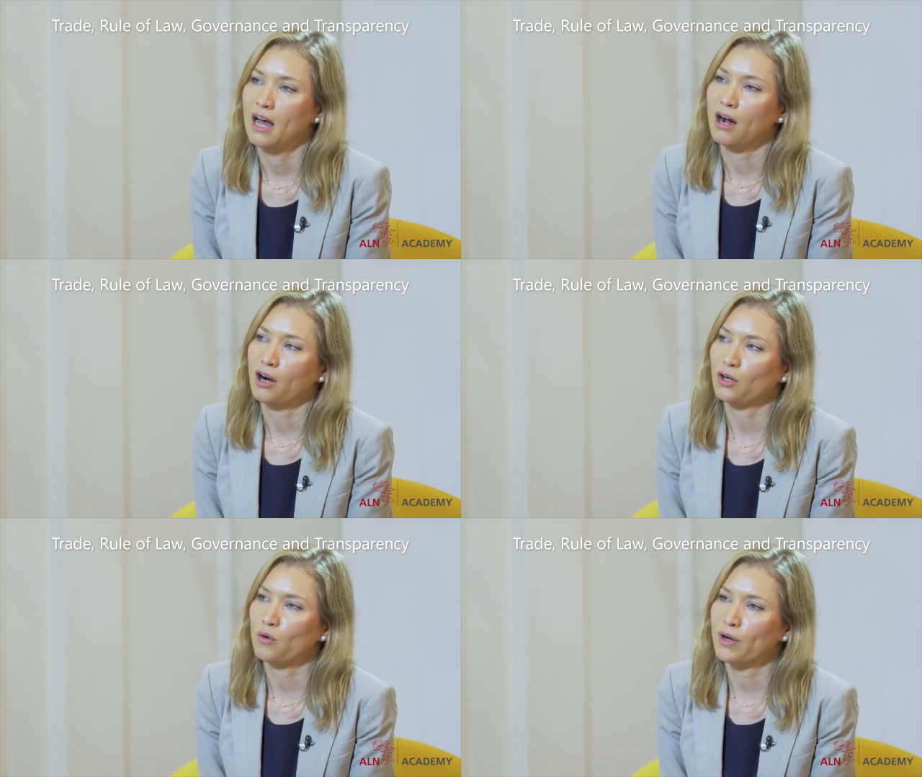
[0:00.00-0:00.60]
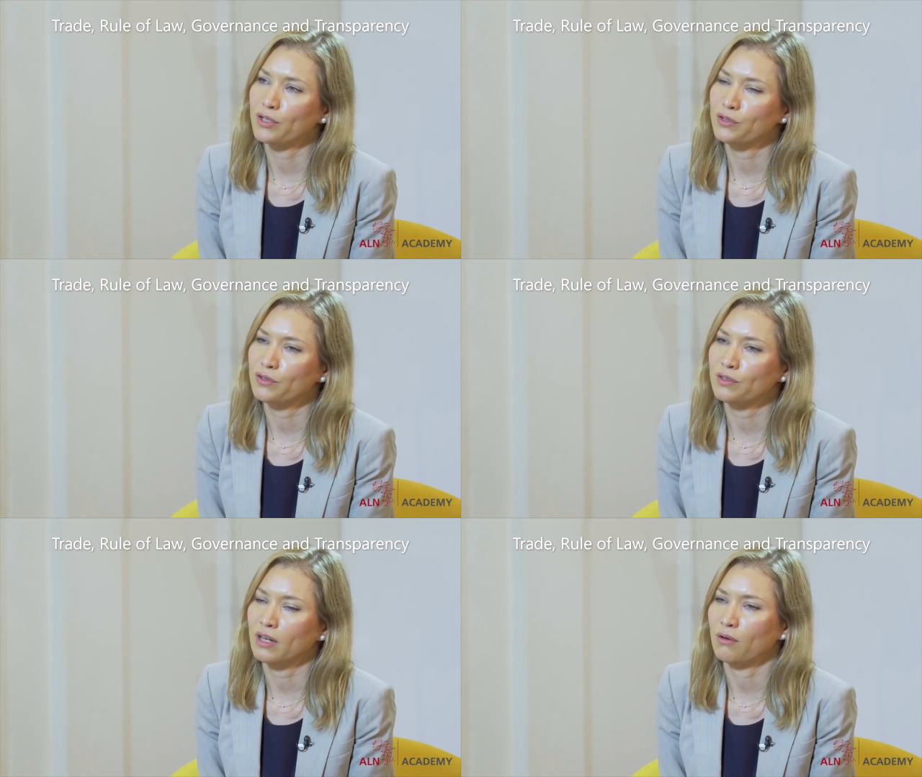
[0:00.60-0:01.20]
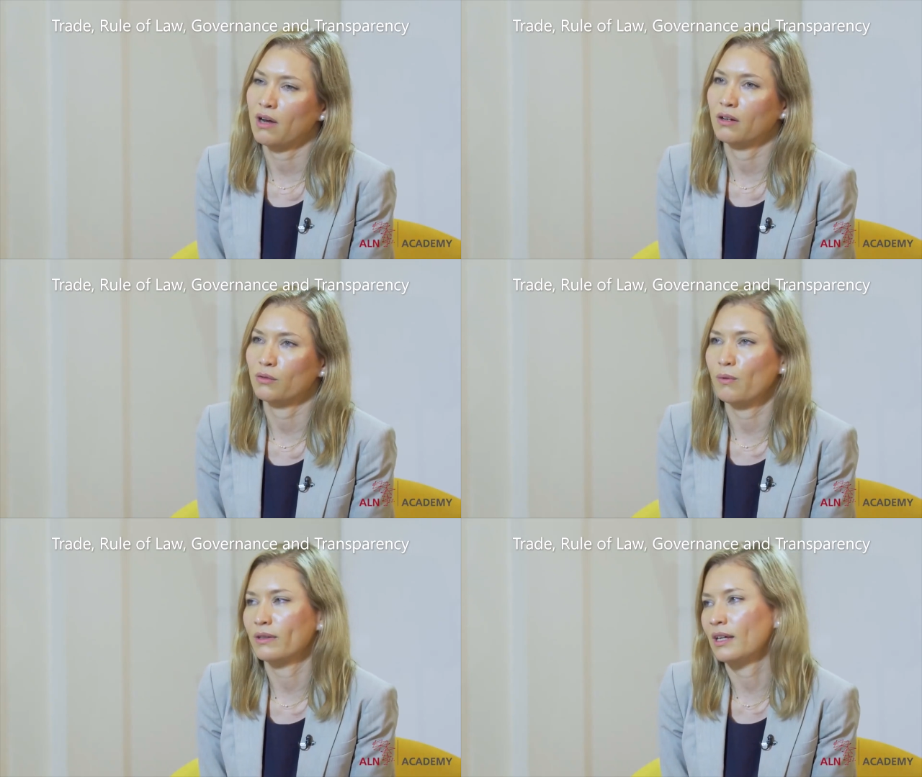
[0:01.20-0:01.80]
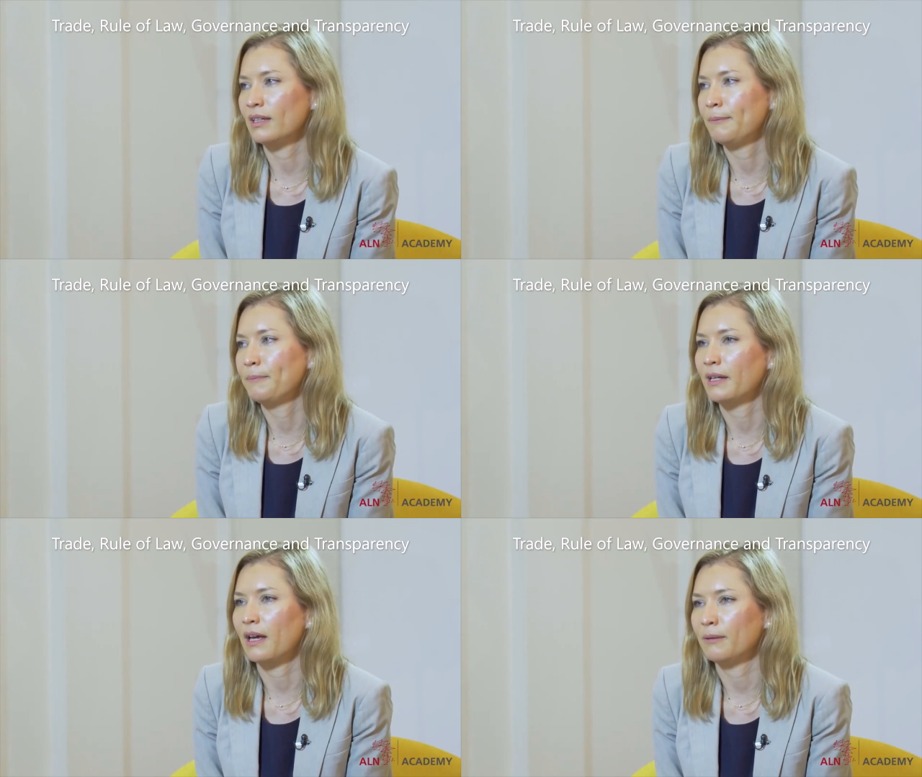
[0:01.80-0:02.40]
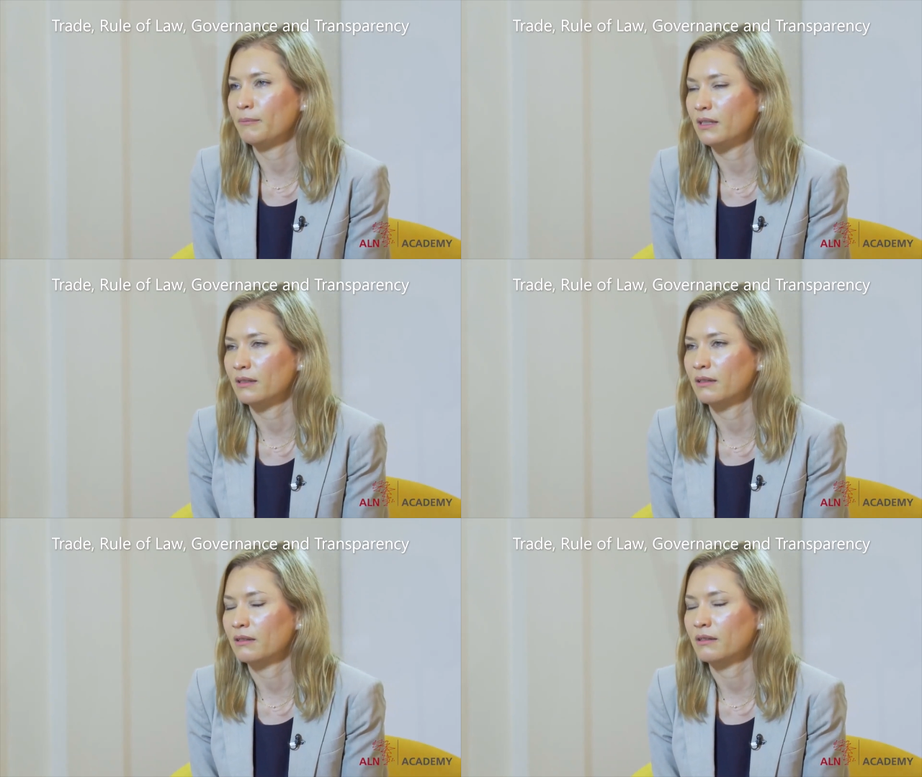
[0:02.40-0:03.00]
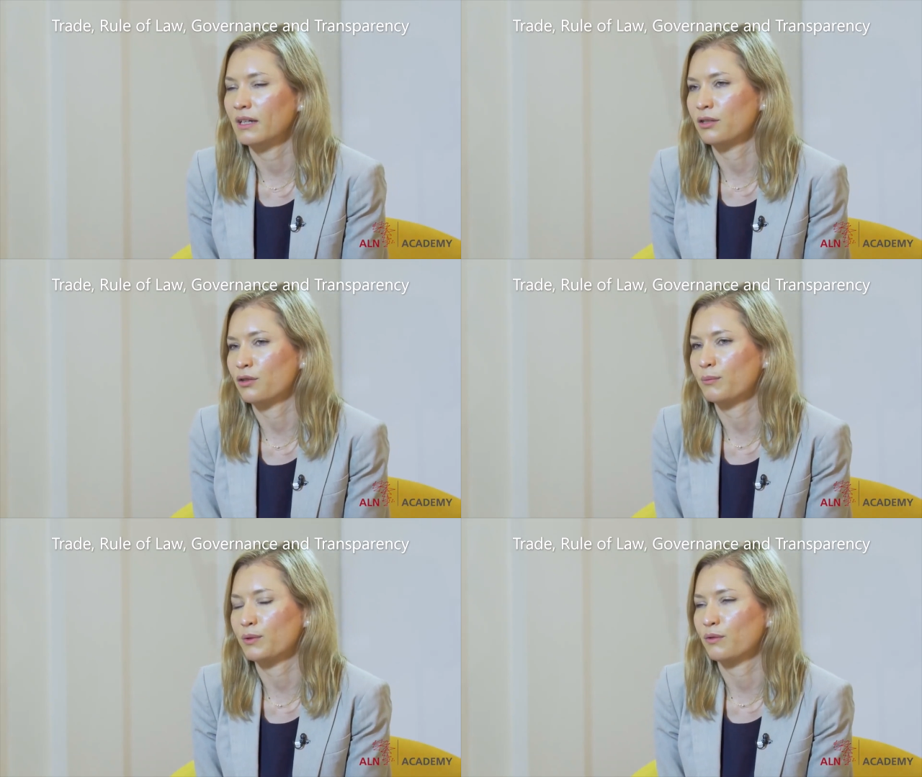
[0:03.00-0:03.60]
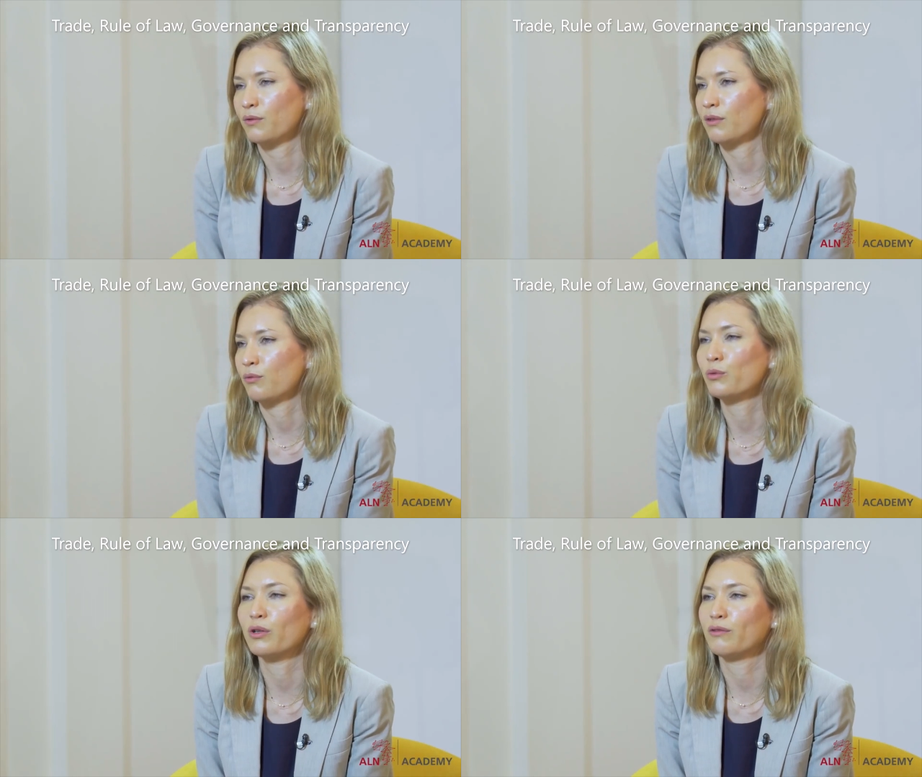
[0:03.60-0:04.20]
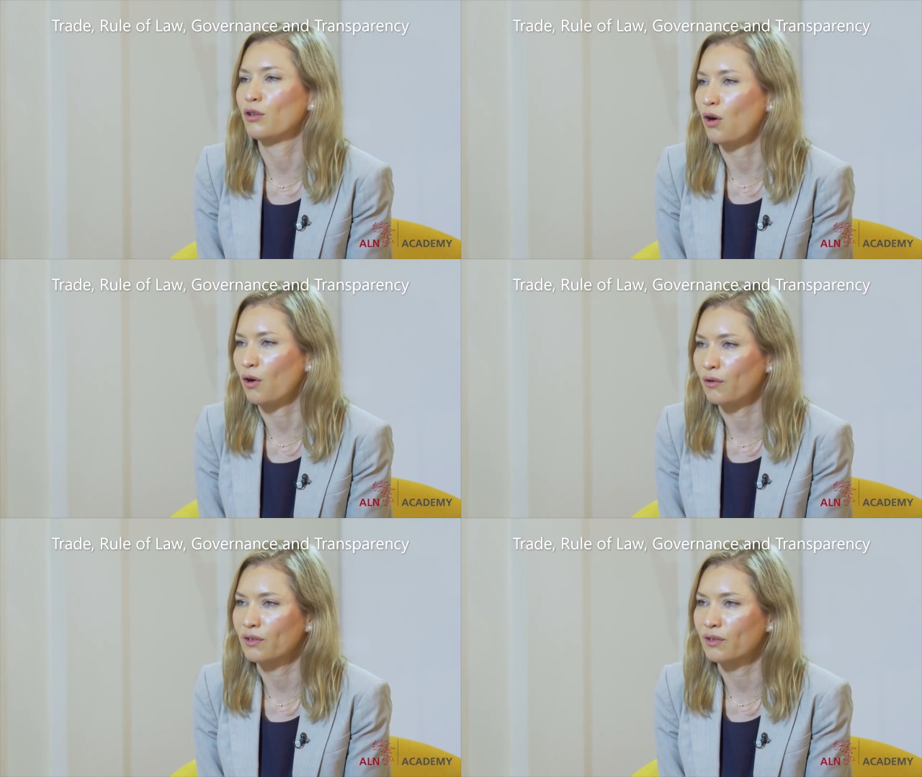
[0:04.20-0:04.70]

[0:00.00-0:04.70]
are questions around what the EPA means in terms of the rule of law,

» WORK ORDER:
Omitting all pictures, set the listing down exactly.

» COMPLETED TASK:
[0:00.00-0:00.60]
[0:00.60-0:01.20]
[0:01.20-0:01.80]
[0:01.80-0:02.40]
[0:02.40-0:03.00]
[0:03.00-0:03.60]
[0:03.60-0:04.20]
[0:04.20-0:04.70]

[0:00.00-0:04.70]
are questions around what the EPA means in terms of the rule of law,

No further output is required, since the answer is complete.